The code values, grouped by what they describe:

| Group | info.code | Key fields (on info) | | ----------- | ------------------- | --------------------------------------------- | | Decoding | not-json | source | | | not-zip | — | | | unreadable-zip | — | | | archive-too-large | limit, path, and the tripped cap's fields | | Validation | invalid-board | issues, boardId? | | | invalid-manifest | issues | | Read (OBZ) | missing-manifest | — | | | missing-board | boardId, path | | | board-id-mismatch | path, declaredId, actualId | | Write (OBZ) | unknown-root | rootBoardId | | | duplicate-board | boardId | | | missing-resource | kind, mediaId, path | | | conflicting-paths | kind, mediaId, paths | | | path-collision | path | | | zip-failed | — | | Internal | internal | detail |

OBFErrorInfo and OBFErrorCode are exported for exhaustive handling.

  • The underlying error, when there is one, is always on the standard error.cause — never duplicated on info.
  • Validation failures (invalid-board, invalid-manifest) put the ZodError on error.cause, so z.treeifyError(error.cause) gives nested, UI-friendly output, while info.issues (Zod's issue type, re-exported as OBFIssue) gives you the flat list directly.
  • For not-json / *-zip failures, error.cause is the underlying parser or fflate error.
  • An internal code signals a bug in this library that callers can't recover from — please report it.

Re-zipping an extracted .obz by hand? Zip the folder's contents, not the folder itself. If manifest.json ends up nested inside a top-level folder in the archive, extraction fails with missing-manifest even though the file is right there.

Security

OBZ archives are untrusted input. To guard against zip bombs, pass limits (via UnzipOptions) to loadBoard / loadOBZ / extractOBZ / unzip:

const parsed = await extractOBZ(buffer, {
  limits: {
    maxEntrySize: 100e6, // any single entry, in bytes
    maxTotalOriginalSize: 500e6, // sum of all entries, in bytes
    maxEntries: 10_000, // entry count, including directory entries
  },
});

Size limits are checked per entry against the uncompressed size declared in the archive's ZIP metadata, before that entry is inflated; maxEntries caps how many entries are processed at all. Entries accepted before a later entry trips a limit have already been inflated, but total allocation stays bounded by the caps. Exceeding a limit aborts extraction and rejects with an OBFError whose code is archive-too-large (info carries limit, the entry path that tripped it, and maxBytes/declaredBytes for the size limits or maxEntries/entryCount for the count). No limits are applied by default. A lying header can't force larger allocations — fflate allocates output buffers at exactly the declared size — so the declared-size caps bound memory use.

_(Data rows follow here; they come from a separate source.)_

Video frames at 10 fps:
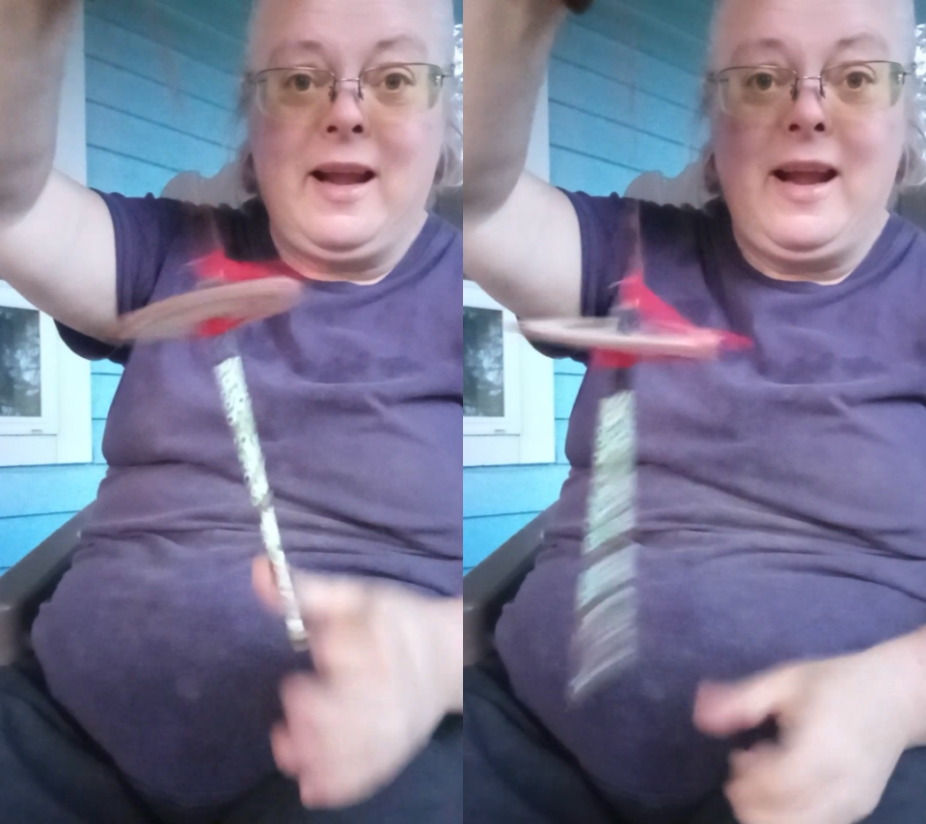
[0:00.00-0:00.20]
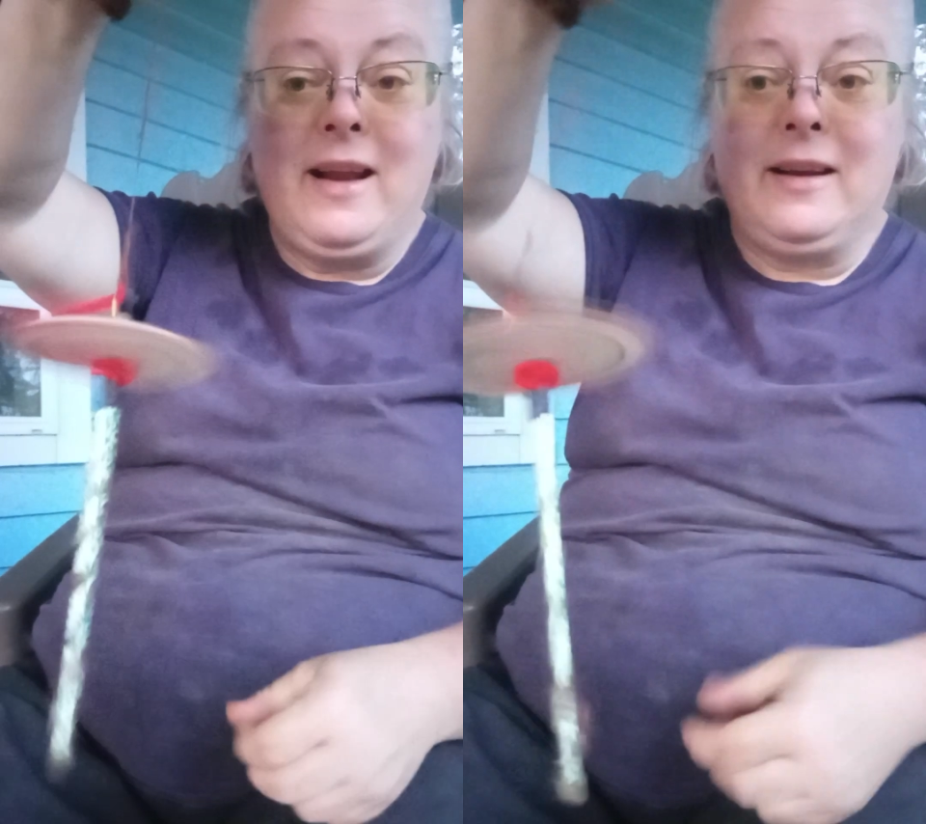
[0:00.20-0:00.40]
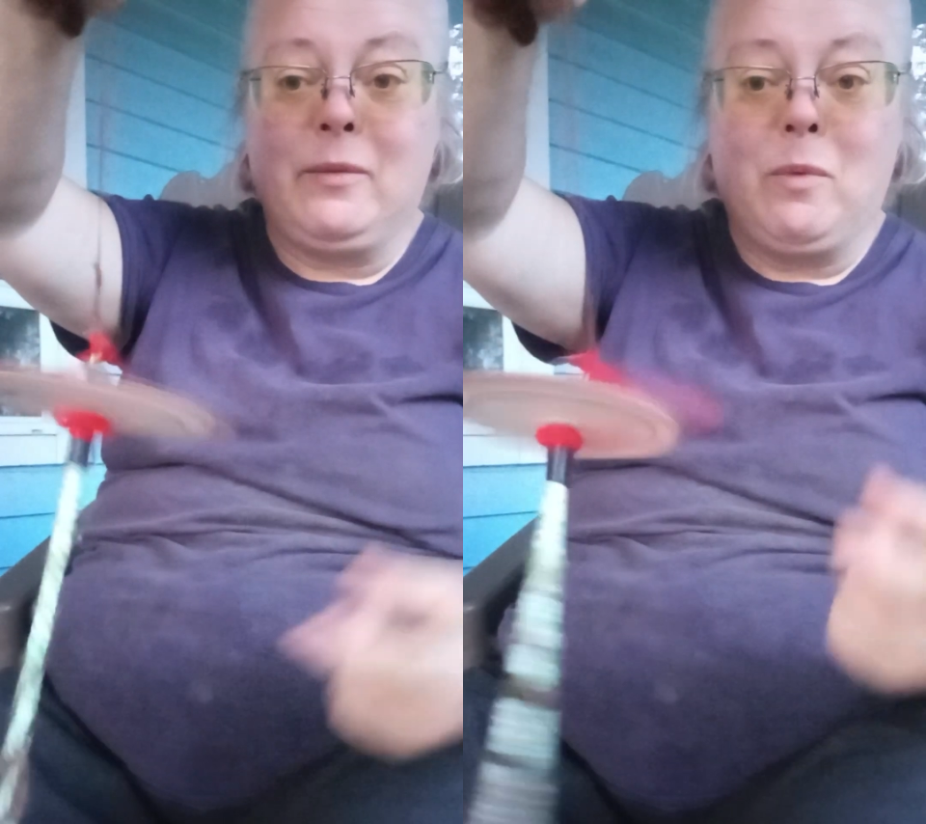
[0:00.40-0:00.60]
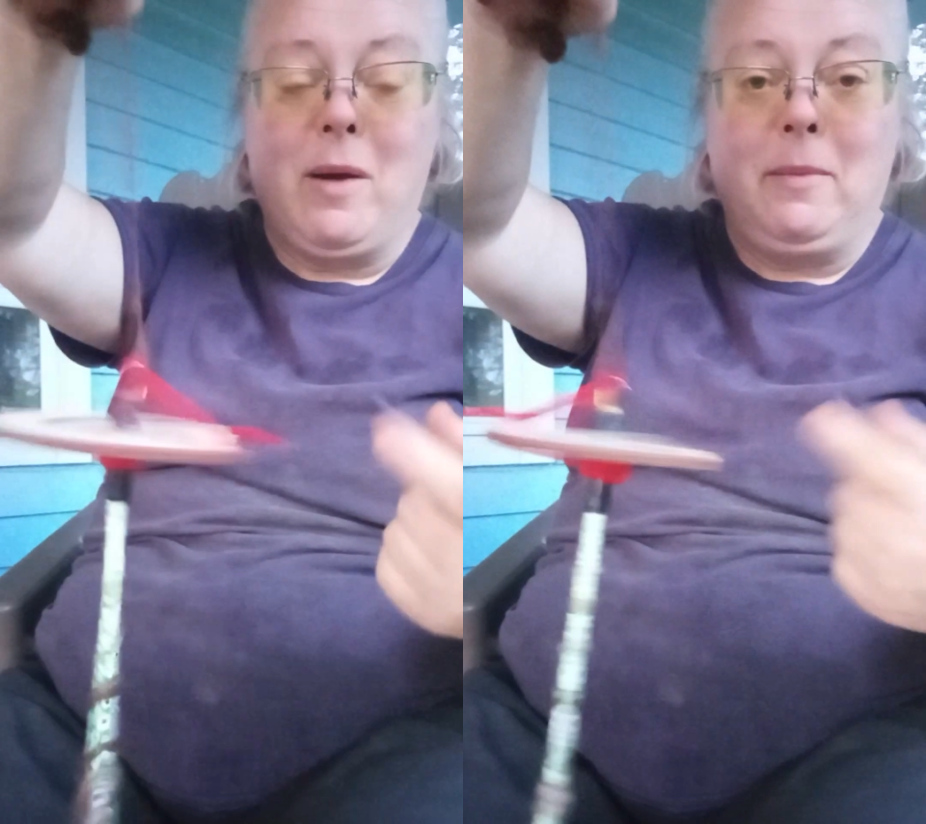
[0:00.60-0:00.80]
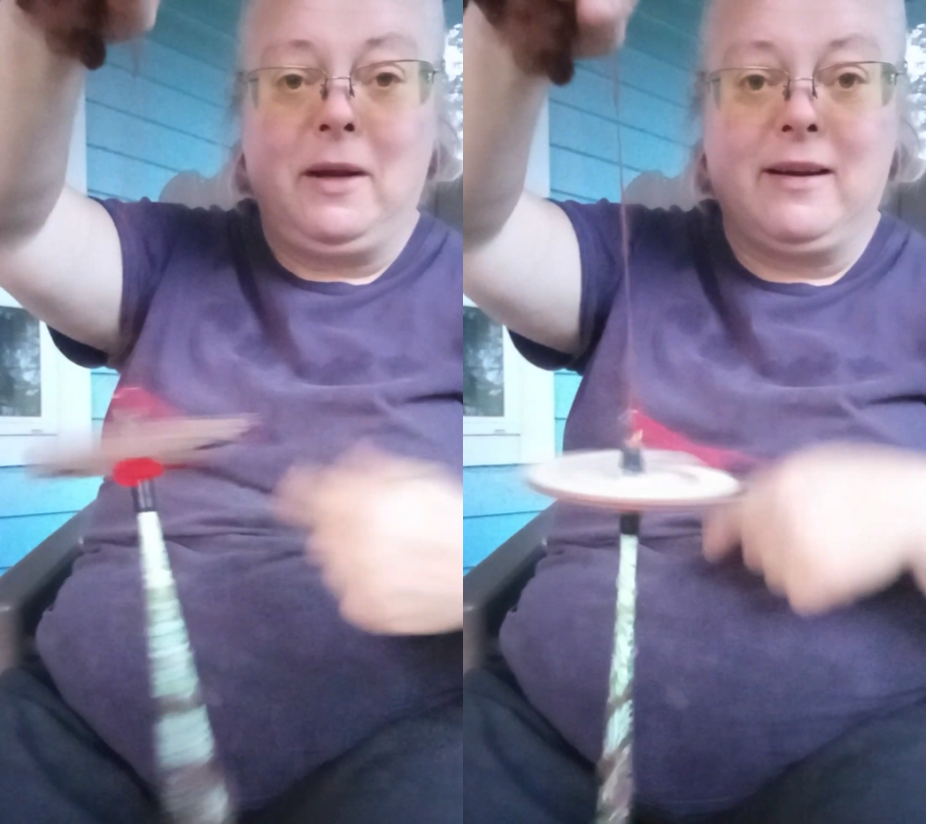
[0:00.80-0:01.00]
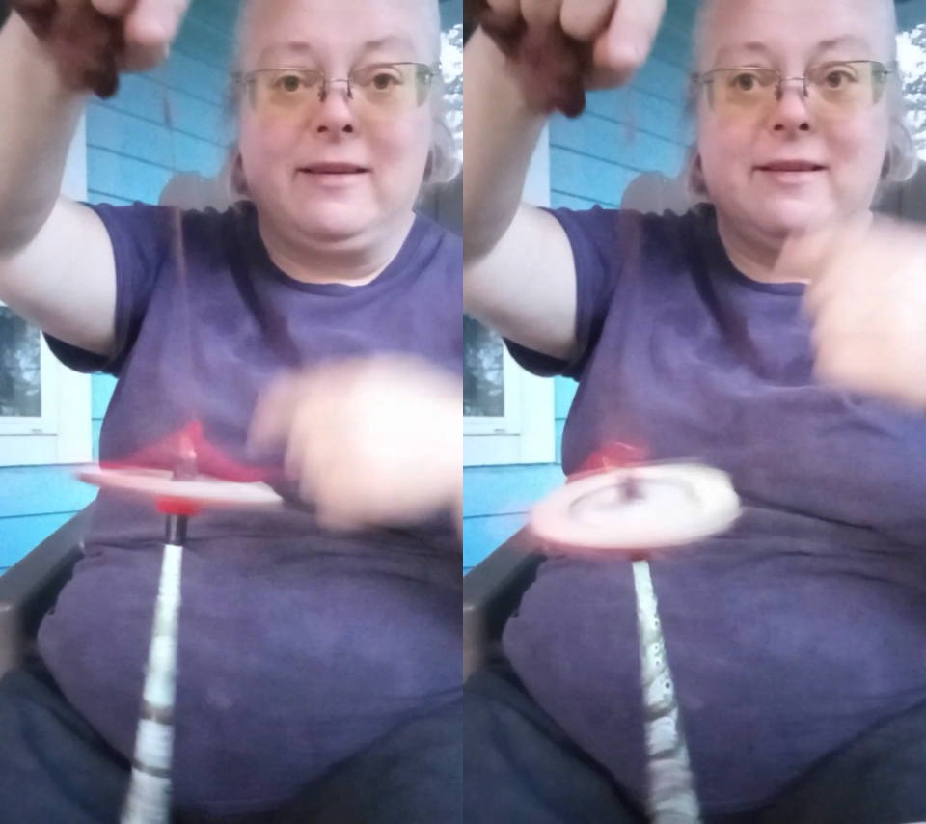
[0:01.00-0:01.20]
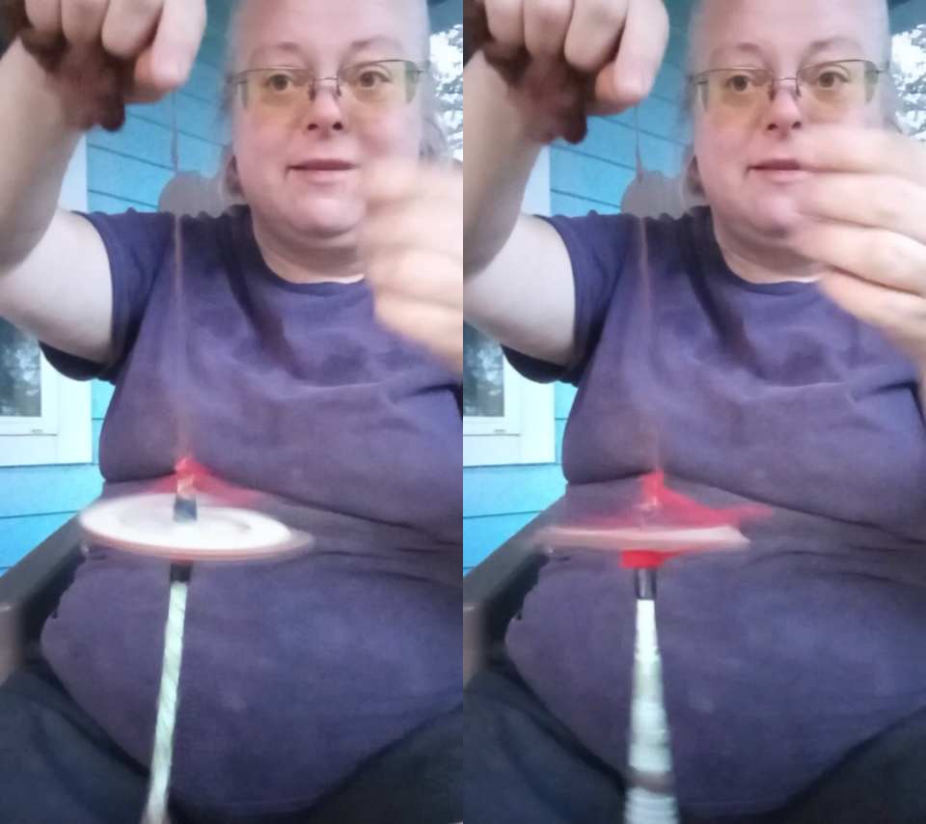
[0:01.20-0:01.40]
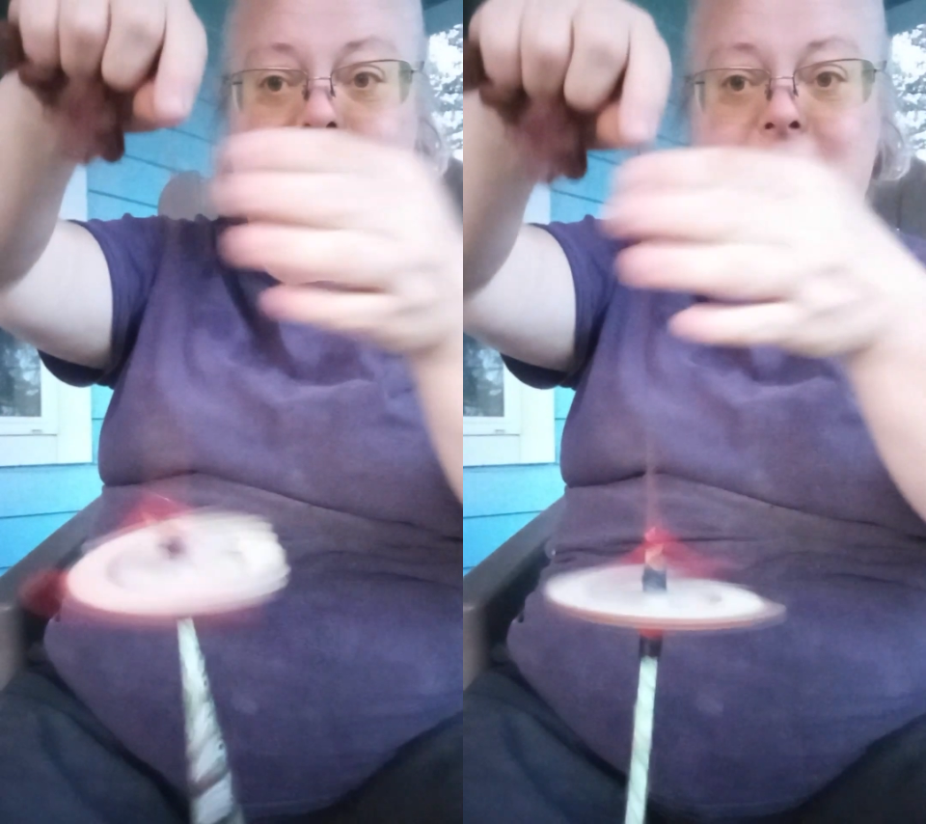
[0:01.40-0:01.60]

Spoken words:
And it's wobbly because it's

Entry paths are not sanitized — if you write extracted resources to disk, validate paths yourself first to avoid directory traversal.

Found a security issue? Open a private advisory at github.com/shayc/open-board-format/security/advisories/new.

Scope

What this library deliberately does not do:

  • No network I/O — media referenced by url or data_url is not fetched; resolving external media is up to you.
  • No rendering — it parses and validates data; drawing boards and playing sounds belong to your app.
  • No default extraction limits, no path sanitization — size caps are opt-in via UnzipOptions; see Security before writing archive contents to disk.
  • No referential integrity checks — a grid.order id with no matching button, or an image_id/sound_id with no matching image/sound, is not flagged. Resolving references is up to your rendering layer.

Versioning

Semver. The public API — every exported function, type, and Zod schema — is stable; breaking changes ship as major releases. See CHANGELOG.md.

Contributing

See CONTRIBUTING.md for development setup (Node 22+, Vitest, the changeset workflow).